Spotlight is Thorn's other product. At present and according to publicly available information, Spotlight scrapes websites and forums; its handout says "Spotlight is built on a data archive of millions of records of escort ads and forum data collected from various websites."
Then, "Spotlight takes this massive amount of data and turns it into an asset for law enforcement." Additionally, "The tool allows an officer to search or filter escort ads based on phone number, email, key words, age, location."
War on sex, meet war on privacy
Let's be clear about a couple of things. FOSTA's blast radius is deadly, and increasing with time. If Safer operates exactly as Thorn claims, then that is good, crucial work worth supporting. But Spotlight is terrifying and practically purpose-made for abuse. And Thorn supported FOSTA.
Some of your tools specifically comb through ads on places like back page, Craigslist and Reddit. Wouldn't this law actually make your job harder?— ColonelChestbridge (@Edible14) March 26, 2018
Perhaps we may better understand Thorn by whom it works with, features on its website, and its nonprofit partners. Because they really supported FOSTA.
Thorn's website features a post on trafficking recovery by Stephany Powell (Thorn partner Journey Out). On the topic of consensual sex work, Journey Out unequivocally states it is a false "perception" that sex work could be a woman's choice. Nearly all nonprofits Thorn partners with feel the same way, and say so. So much for believing women, or any daydreams about women being the ones who control their bodies.

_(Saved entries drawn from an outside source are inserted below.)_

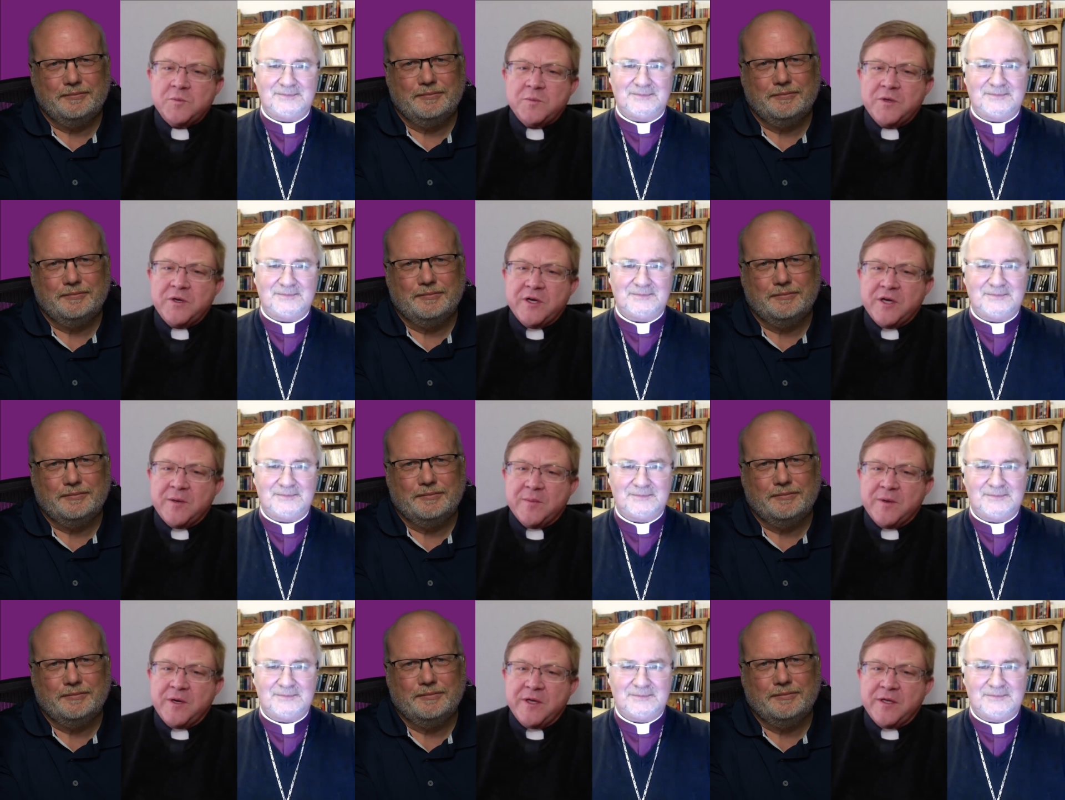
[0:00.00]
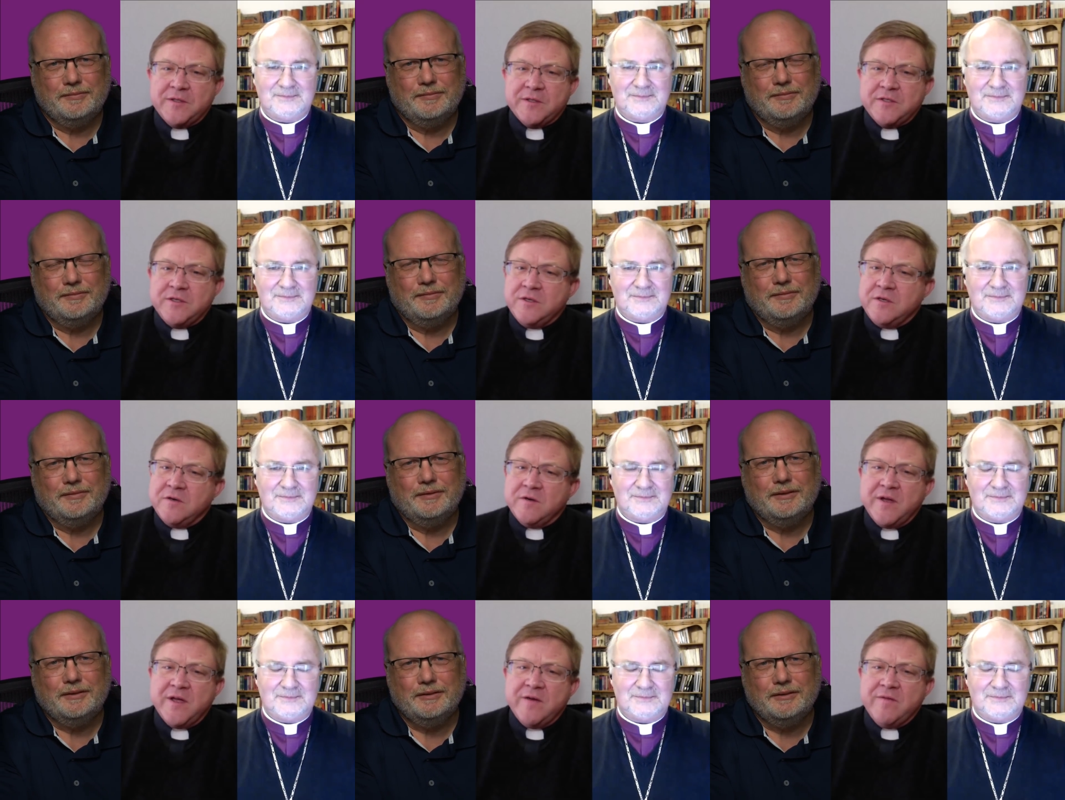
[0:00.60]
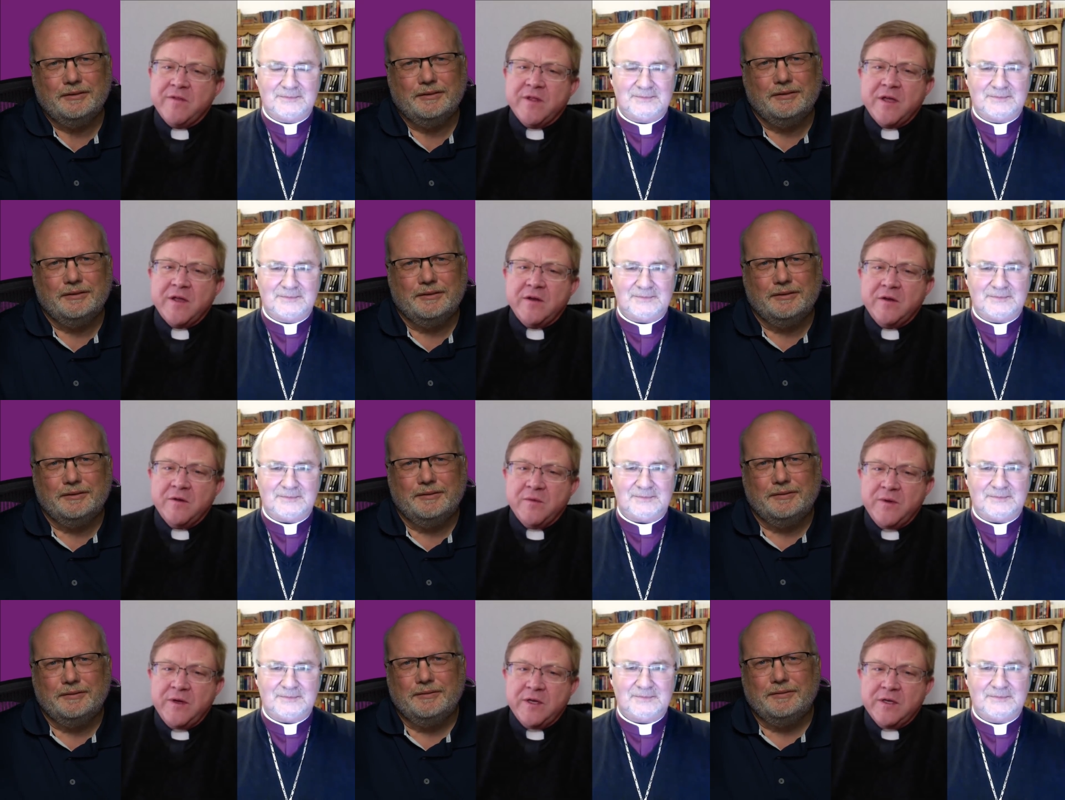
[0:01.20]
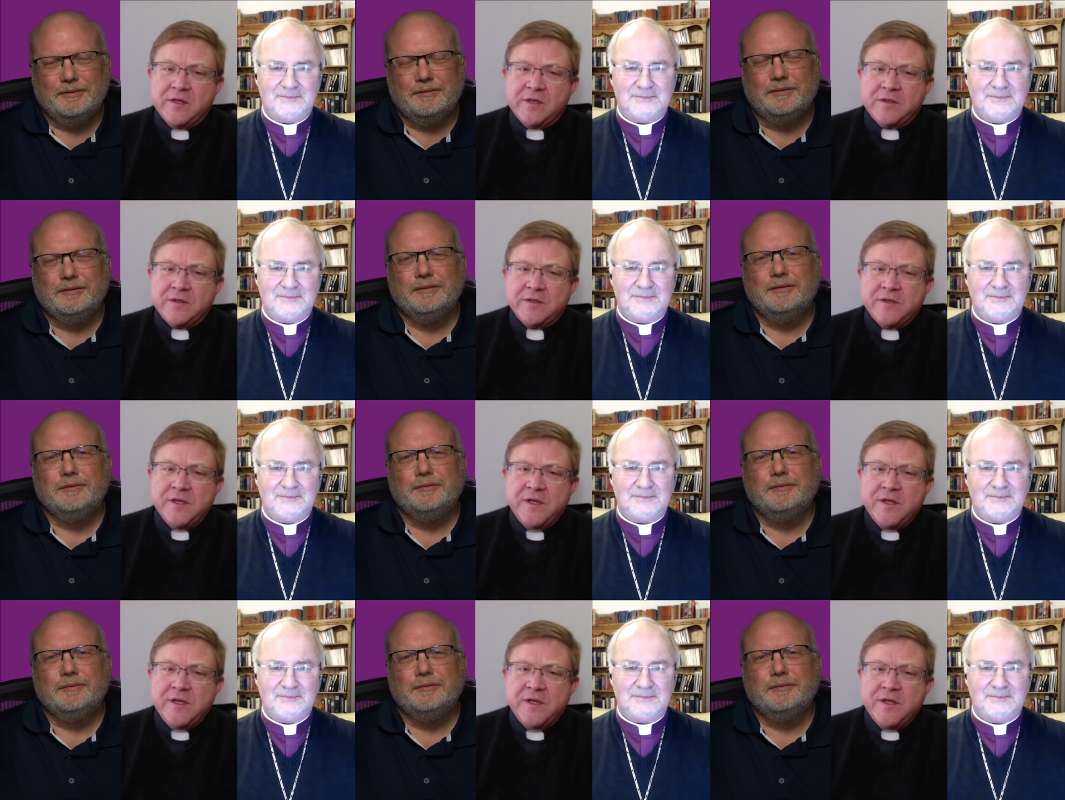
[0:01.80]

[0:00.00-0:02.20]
Speaker 1: predominates. You don't have mm-hmm. that in New England.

The concern here is that Thorn and its partners like Polaris Project are working closely with companies like Palantir to nonconsensually track sex workers and everyone they come in contact with. Palantir Knows Everything About You describes how Palantir has so far escaped a ruling on whether or not its tools are illegal:
"Civil liberties lawyers are seeking a case to challenge the constitutionality of Palantir's use," Bloomberg wrote, "but prosecutors and immigration agents have been careful not to cite the software in evidentiary documents." Paromita Shah, associate director of the National Lawyers Guild's National Immigration Project told Bloomberg, "Palantir lives on that secrecy." And so, by extension, do Thorn and Polaris Project.
Thorn is now the primary go-to organization for major internet companies in "fighting sex trafficking" and child exploitation material. It has partnered with Google, Facebook, Twitter, Tumblr, Snapchat, Pinterest, Imgur, IAC (Match, Tinder, OkCupid), and more companies that set social policy and wrangle untold reams of sensitive user data.
Engadget reached out to Google, Facebook, and Twitter about their relationships with Thorn and did not receive a response by time of publication. We asked all three internet giants if they used Thorn's Safer or Spotlight products and whether Thorn has advised them on content policies.
Facebook appears to have a special relationship with Thorn that the social media company affectionately calls "long-standing" and includes joint collaboration on hackathons. As some may recall, Facebook pushed FOSTA to appease critical lawmakers. Though anyone who worries about what Facebook and Thorn might do to their privacy knows that using any Facebook property is akin to swinging at a piñata packed with hand grenades.
Anyway. What have we learned today? Well, for one, the scorched-earth approach to sex censorship -- FOSTA -- is working about as well as the "war on drugs." For another, we should've known the war on sex was a lucrative growth market.
I do not mean to diminish the work of those who stop the spread of child abuse material. I just would like to strongly urge us not to indulge any more tricksters than we already have.